We ascend the foot-polished stones where ancient Greeks coalesced to form the first democracy. Pantelis – perhaps like many Athenians – is part-museum docent, always pointing up and down at things, never shunting his role as a historian of ancient Greece. He struggles to comprehend his own country every day: “I get a feeling when I am around these rocks; every time I am around these rocks I get a feeling. I, I cannot describe it.”

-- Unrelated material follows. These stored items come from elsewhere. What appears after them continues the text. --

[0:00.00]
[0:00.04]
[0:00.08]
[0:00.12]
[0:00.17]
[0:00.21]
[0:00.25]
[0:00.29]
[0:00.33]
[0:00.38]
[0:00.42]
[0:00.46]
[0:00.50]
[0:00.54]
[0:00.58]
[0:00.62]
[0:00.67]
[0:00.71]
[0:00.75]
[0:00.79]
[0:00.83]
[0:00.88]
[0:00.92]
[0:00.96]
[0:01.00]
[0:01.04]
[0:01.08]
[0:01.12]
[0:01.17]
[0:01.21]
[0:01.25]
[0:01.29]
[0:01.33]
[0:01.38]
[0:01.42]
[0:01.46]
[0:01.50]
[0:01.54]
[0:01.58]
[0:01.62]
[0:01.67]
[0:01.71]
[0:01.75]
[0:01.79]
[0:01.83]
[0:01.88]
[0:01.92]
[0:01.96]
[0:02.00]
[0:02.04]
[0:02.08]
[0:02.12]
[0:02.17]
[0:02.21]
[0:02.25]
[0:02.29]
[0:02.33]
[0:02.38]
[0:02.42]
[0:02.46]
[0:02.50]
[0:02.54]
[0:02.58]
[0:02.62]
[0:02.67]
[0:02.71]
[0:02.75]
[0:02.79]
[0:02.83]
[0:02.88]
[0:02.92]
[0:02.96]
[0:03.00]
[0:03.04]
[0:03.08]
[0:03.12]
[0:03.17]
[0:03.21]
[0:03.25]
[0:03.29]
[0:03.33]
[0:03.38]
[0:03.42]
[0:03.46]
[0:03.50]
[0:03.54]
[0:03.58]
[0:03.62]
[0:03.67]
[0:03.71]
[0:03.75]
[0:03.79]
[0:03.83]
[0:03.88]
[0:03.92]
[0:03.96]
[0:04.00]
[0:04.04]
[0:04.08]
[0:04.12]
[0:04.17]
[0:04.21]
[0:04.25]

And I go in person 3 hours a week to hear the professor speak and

This is a feeling many of us understand, something only a handful of locations in the world can arouse. There is a difference between the spectacle-gazing and inquisitive historicism of Pantelis, and the loutish pride and citizen-sponsored terrorism of Golden Dawn. Standing where we were, one realizes something subtle, but something imbedded in the rock: Athenians have always had a powerful sense of self-awareness and importance. Indeed, Golden Dawn has a weapon that the Nazis did not: the most glorified nationalistic state in history of Western civilization.

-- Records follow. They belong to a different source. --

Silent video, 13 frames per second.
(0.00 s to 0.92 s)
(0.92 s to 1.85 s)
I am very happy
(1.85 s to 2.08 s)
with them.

Alongside democracy, Ancient Athens had a reputation for statism and militarized nationalism. Strong defenses and a country-over-kin ethnocentrism were virtues. Historian Clifford H. Moore wrote, “The Athenian nationalism of that time was never surpassed by any ancient state.” People forget this part of the city’s history. Hellenism brought race consciousness on an imperial scale. Golden Dawn’s propaganda cocktail is twice as potent when desperate Greeks – “happy” or not – have been inculcated with an admiration for all things Athenian, and after Alexander of Macedon, all things Greek.

There is a new myth pulsing down streets near Syntagma. That anarchy is better than austerity. Political Balkanization is stifling Golden Dawns dusky decent. Back on Pantelis’s terrace, we leave our ouzo to look for source of the chanting. I can’t understand a word of the Anarchists. The voices are bundled tightly together, paroxysm echoing in every direction. Something held it together – a rhyme? “So much history in a small place that it produces all these stories,” Pantelis remarks, himself, in awe. I go down to collect one of the small flyers scattered about like ruffled plumage. It’s double sided. I asked Pantelis what it means. “Smash the state’s attempt for suppositional stability,” and “Armed battle to destroy state and capital.” I’m told it’s a difficult translation. Another shot of ouzo.

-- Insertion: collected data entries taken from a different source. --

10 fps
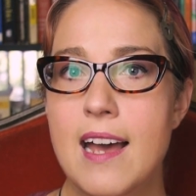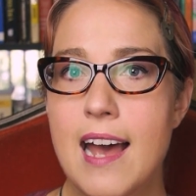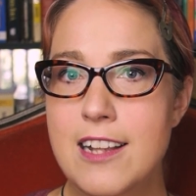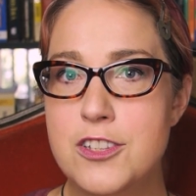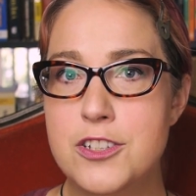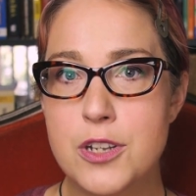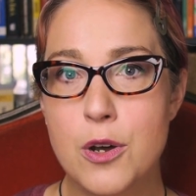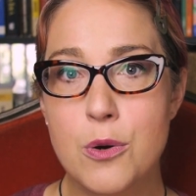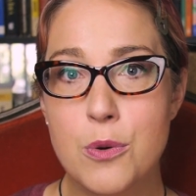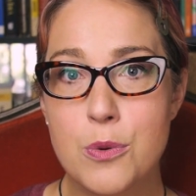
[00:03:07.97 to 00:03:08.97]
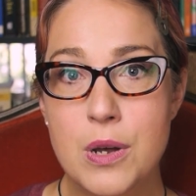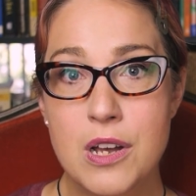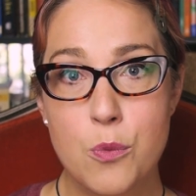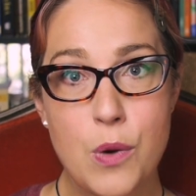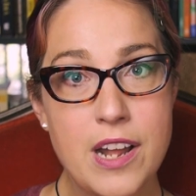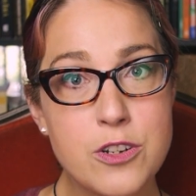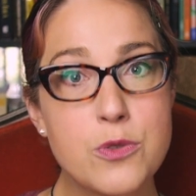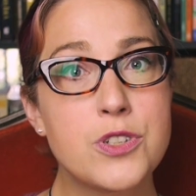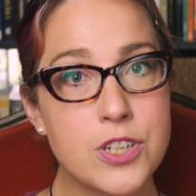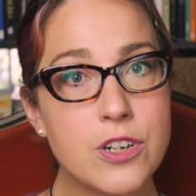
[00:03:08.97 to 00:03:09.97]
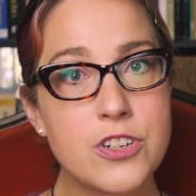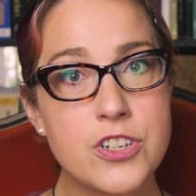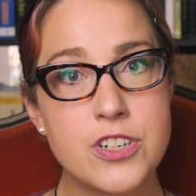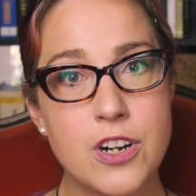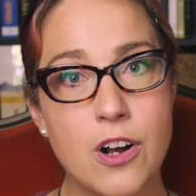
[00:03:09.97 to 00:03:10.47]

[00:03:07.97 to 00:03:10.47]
And so when you searchedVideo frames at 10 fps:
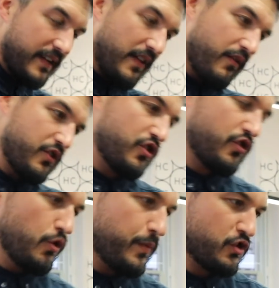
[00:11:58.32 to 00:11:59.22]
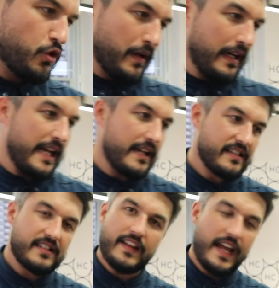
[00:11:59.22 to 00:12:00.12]
give that super
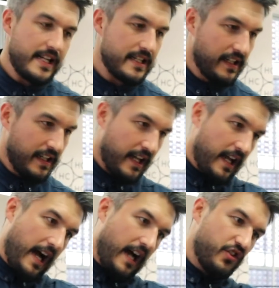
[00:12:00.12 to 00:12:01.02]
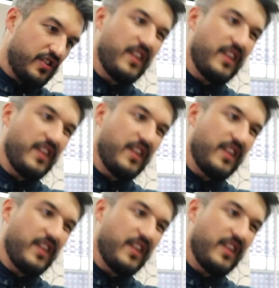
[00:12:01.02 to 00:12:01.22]
leanness to the head. And just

In Pericles’ Funeral oration, Thucydides recalls him saying, “Future ages will wonder at us, as the present age wonders at us now.” We are one of these “future ages,” and – as predicted – the distinguished pro-Athens speech continues to resonate. So long as Greek nationalism stays in awe of democracy and liberalism, and does not mount to destroy it, there will yet be life for Greece.